C’est dans ces avenues que l’on doit principalement semer des noix à demeure, afin que l’arbre pivote, s’élance dans les airs, prenne un port si majestueux & si imposant, qu’aucun autre arbre ne sauroit entrer en concurrence. Alors, l’homme guidé par le luxe ou par la mode, sera satisfait ; l’idée de récolte ne le fatiguera plus, car elle sera très-médiocre. Il pourra même, s’il le veut, faire tailler les branches en palissade du côté opposé à l’allée de l’avenue, faire exercer les ciseaux & le croissant de ses jardiniers, & les branches de l’intérieur formeront d’elles-mêmes le plus beau des berceaux.

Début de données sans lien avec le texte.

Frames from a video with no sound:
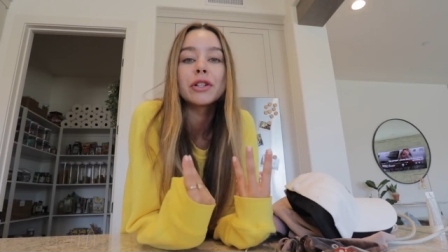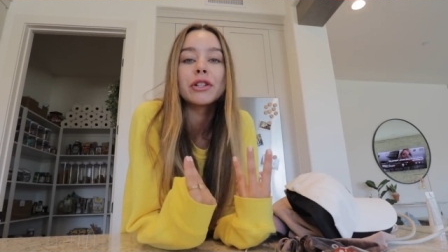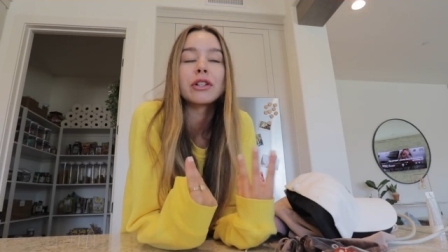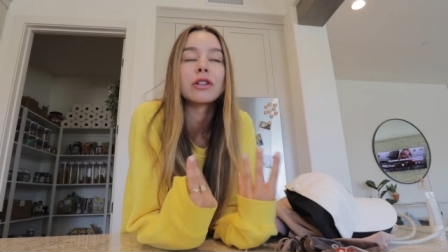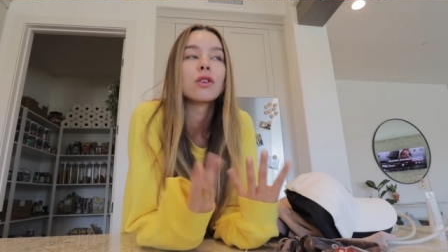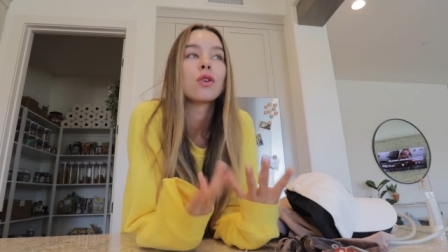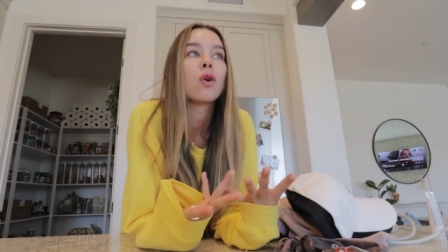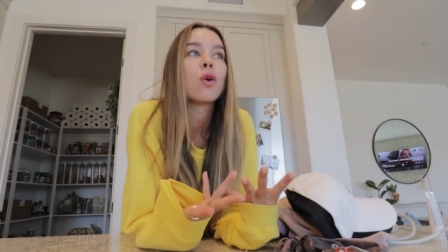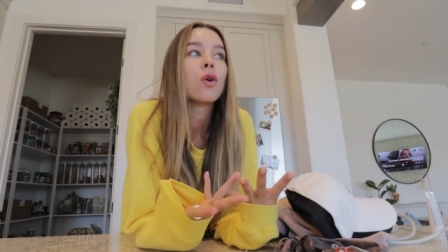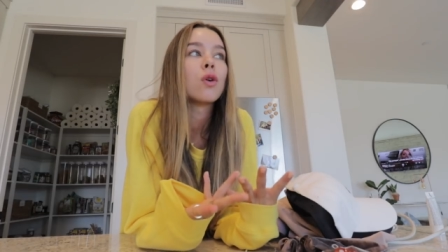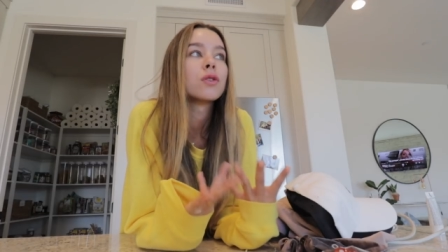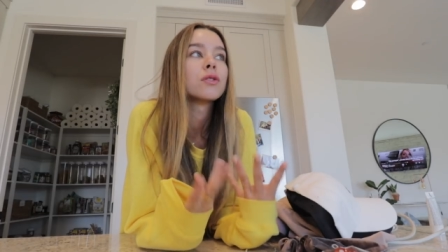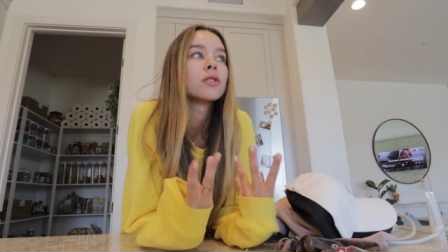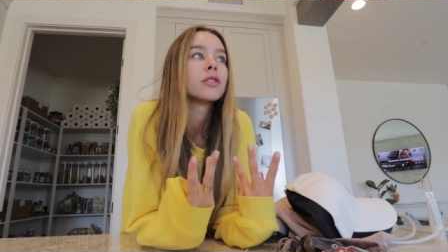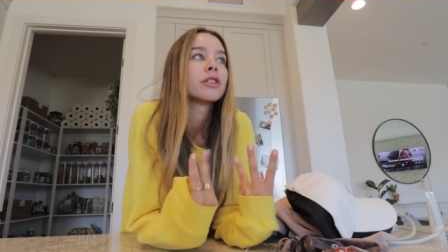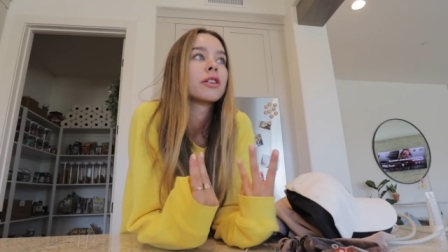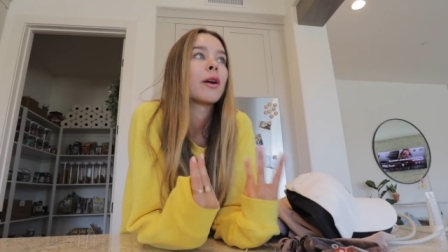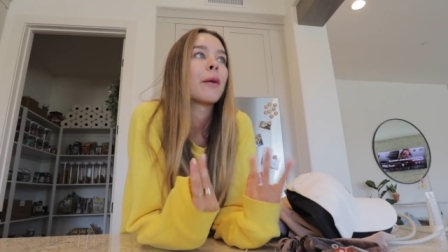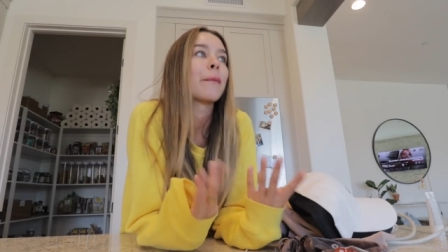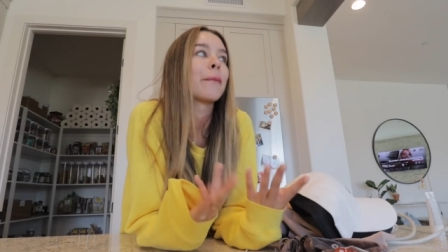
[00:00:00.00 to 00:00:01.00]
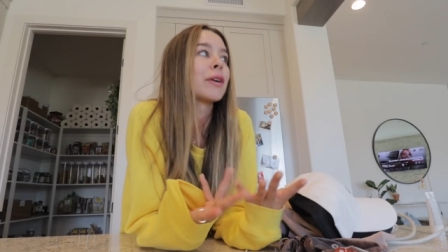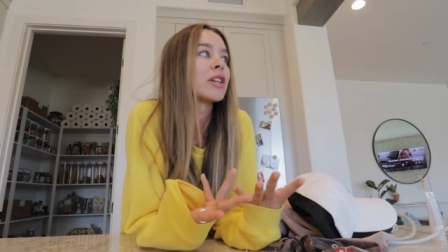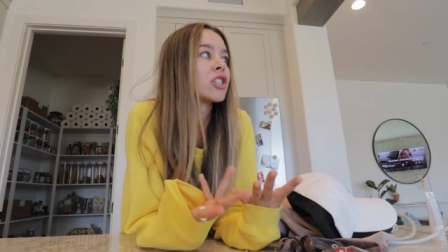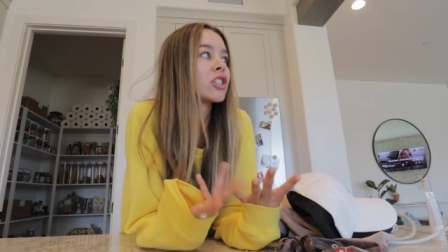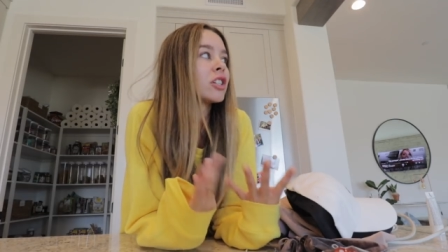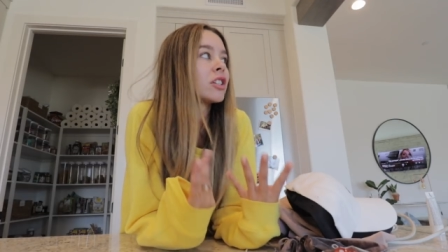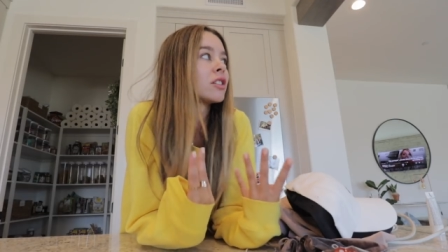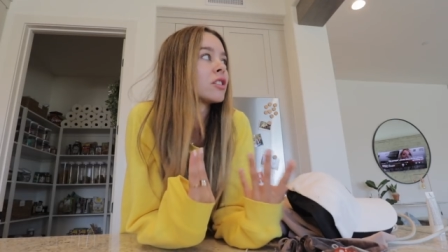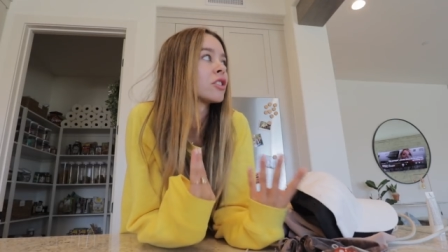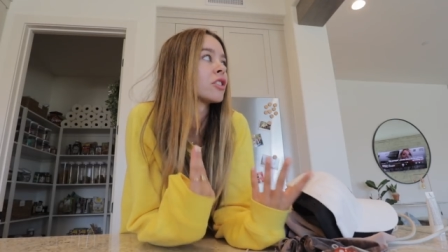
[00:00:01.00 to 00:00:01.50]
or your goals or your
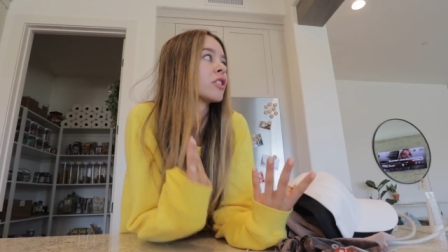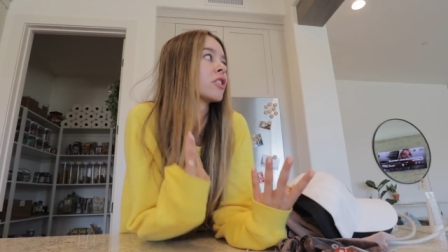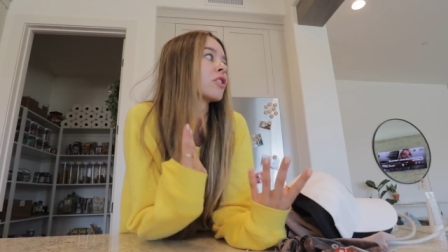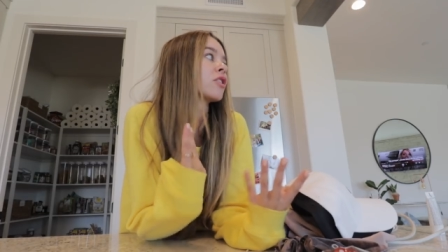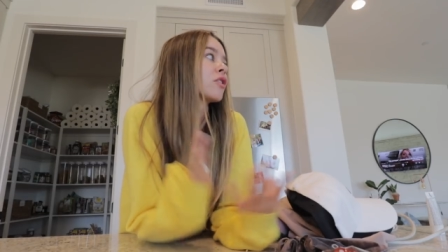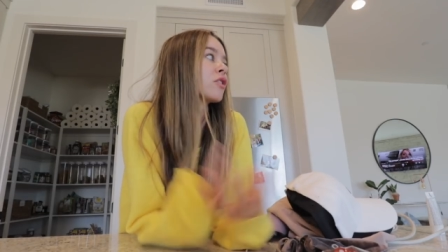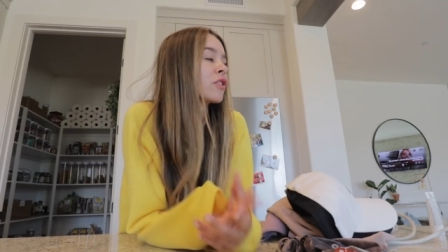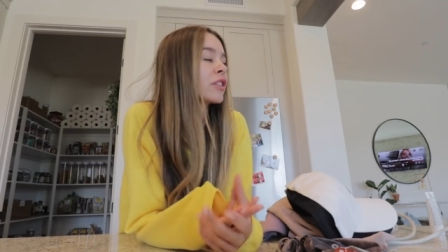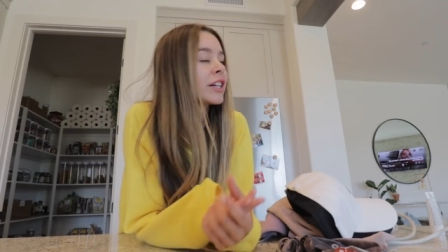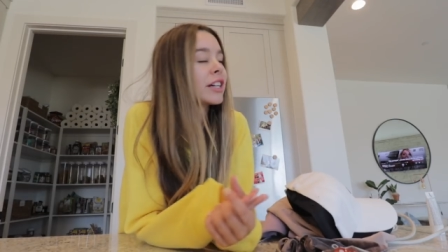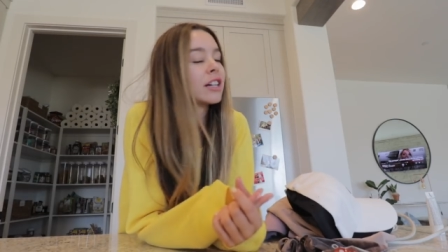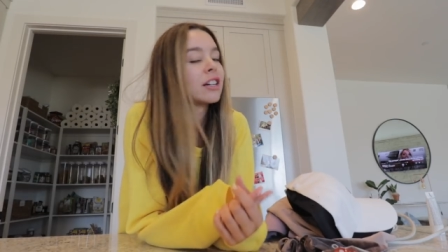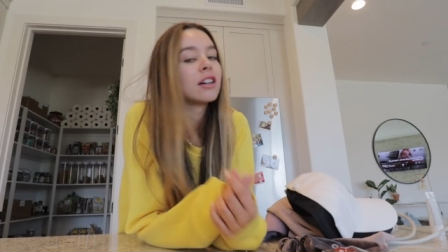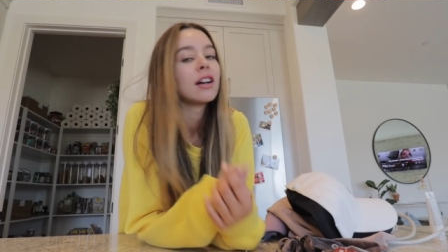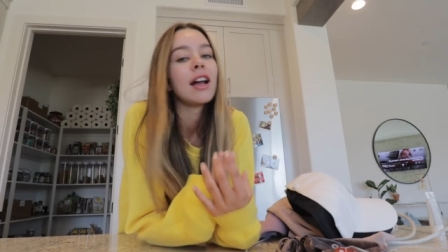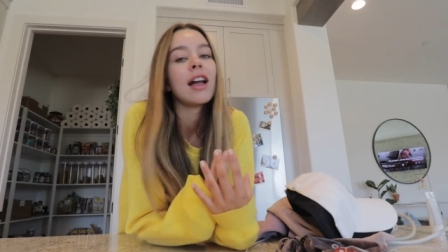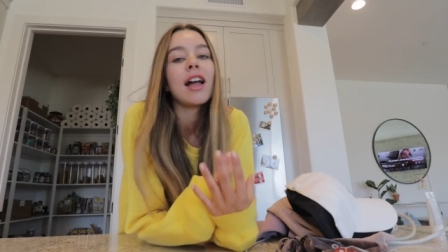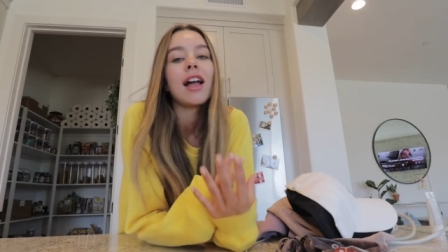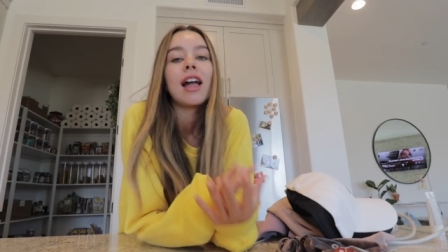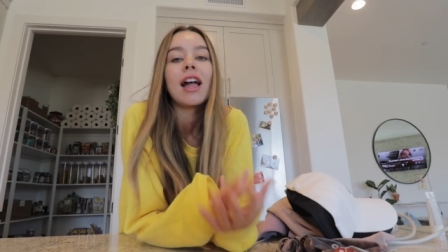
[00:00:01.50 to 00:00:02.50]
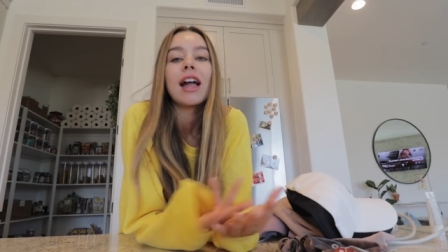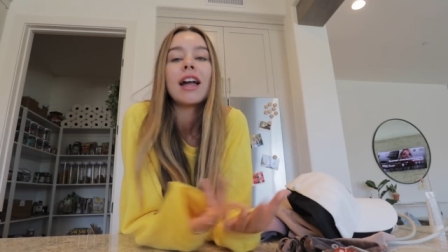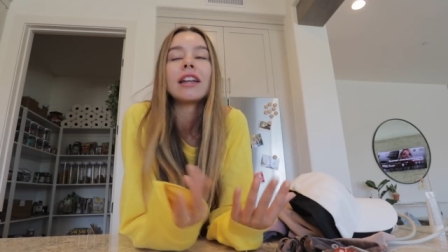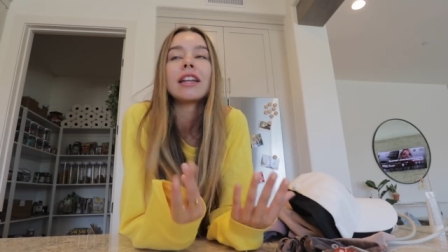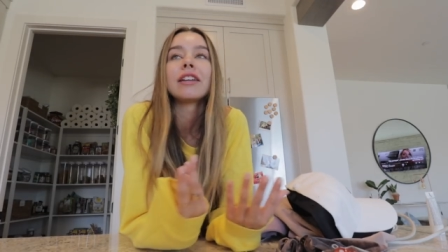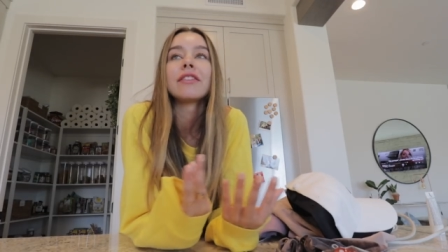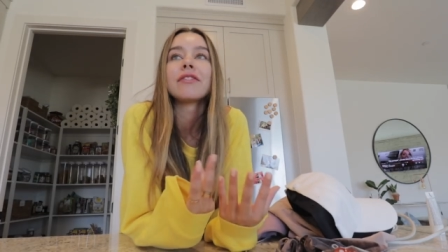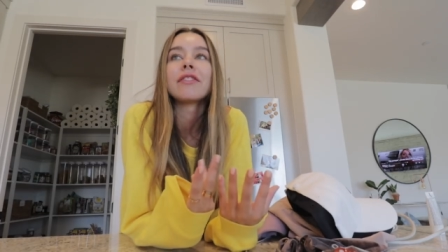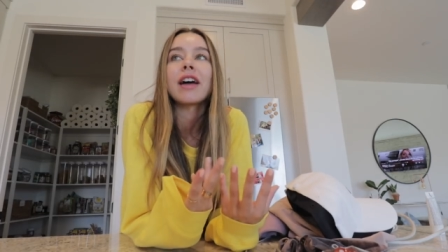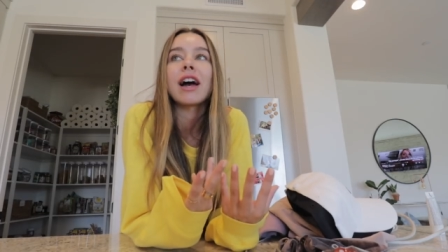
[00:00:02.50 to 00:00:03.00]
ambitions or your career,
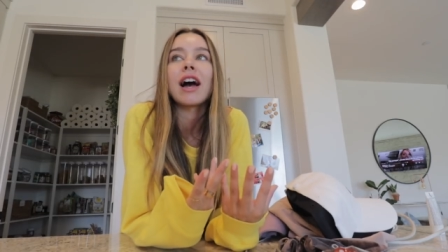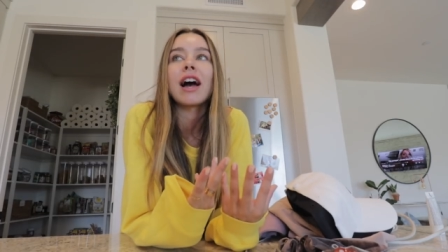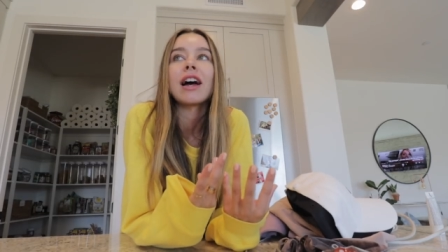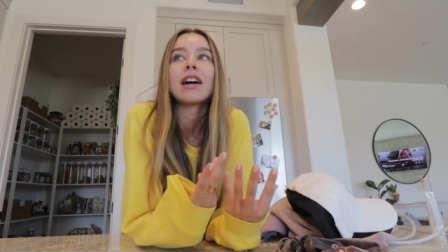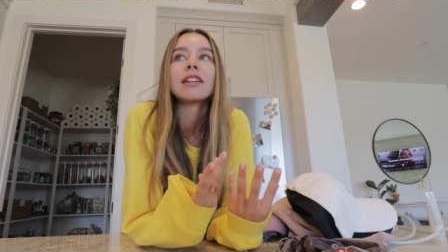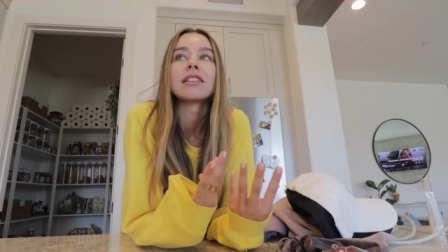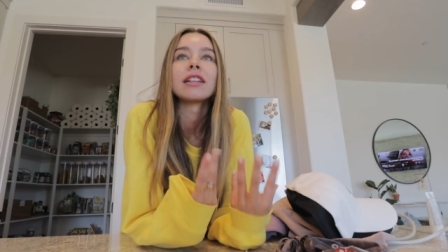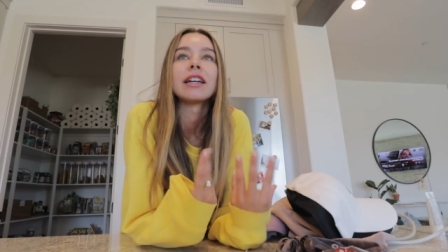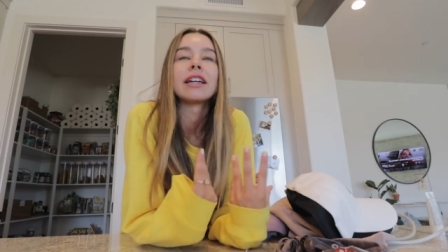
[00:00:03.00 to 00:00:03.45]
any of that.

Qu’il est cruel cet empire du luxe & de la mode ! Il dépeuple d’hommes nos campagnes, les attire dans les villes & anéantit nos arbres les plus précieux, pour leur en substituer d’autres dont le bois est de nulle valeur !

CHAPITRE V.

De la récolte du fruit & de la manière de le conserver.

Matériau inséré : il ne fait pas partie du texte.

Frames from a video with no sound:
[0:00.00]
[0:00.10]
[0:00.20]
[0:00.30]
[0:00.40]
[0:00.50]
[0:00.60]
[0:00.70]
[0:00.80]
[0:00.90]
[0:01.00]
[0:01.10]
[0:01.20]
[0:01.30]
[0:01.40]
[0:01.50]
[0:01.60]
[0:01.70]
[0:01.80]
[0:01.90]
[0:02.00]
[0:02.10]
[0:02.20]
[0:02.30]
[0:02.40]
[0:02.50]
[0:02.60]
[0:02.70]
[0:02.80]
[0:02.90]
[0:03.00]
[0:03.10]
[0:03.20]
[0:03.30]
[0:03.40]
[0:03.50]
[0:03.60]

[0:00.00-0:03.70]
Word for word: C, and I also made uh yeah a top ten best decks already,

Plusieurs écrivains qui n’ont connu que Paris, ses environs & quelques-unes des provinces du nord du royaume, regardent la récolte des noix comme de peu de conséquence ; c’est aussi l’opinion de M. Hall, anglois, & son rédacteur rend ainsi sa pensée. « Quoiqu’on élève des noyers principalement dans la vue de s’en procurer le bois, on ne doit point compter sur le profit qu’on peut tirer de leurs fruits. » Ces assertions prouvent tout au plus, que les noyers ne réussissent pas aussi-bien dans ces parties du nord, que dans le centre & au midi de la France. (J’appelle ici nord tout ce qui l’est ou géographiquement, ou pour son élévation ; en un mot, les pays ou sans vignes, ou avec des vignes dont le raisin mûrit à peine.) Si on ouvre le second volume des Mémoires de la société d’agriculture de Bretagne, on y lira, page 241 : « Il vient d’Anjou, de Touraine, & d’autres lieux, une grande quantité de noix dont les droits en entrant en Bretagne, doivent être perçus sur le pied du poinçon. Une contestation entre le receveur & ceux qui font ce commerce, fit désirer de savoir exactement quelle étoit la capacité du poinçon de noix.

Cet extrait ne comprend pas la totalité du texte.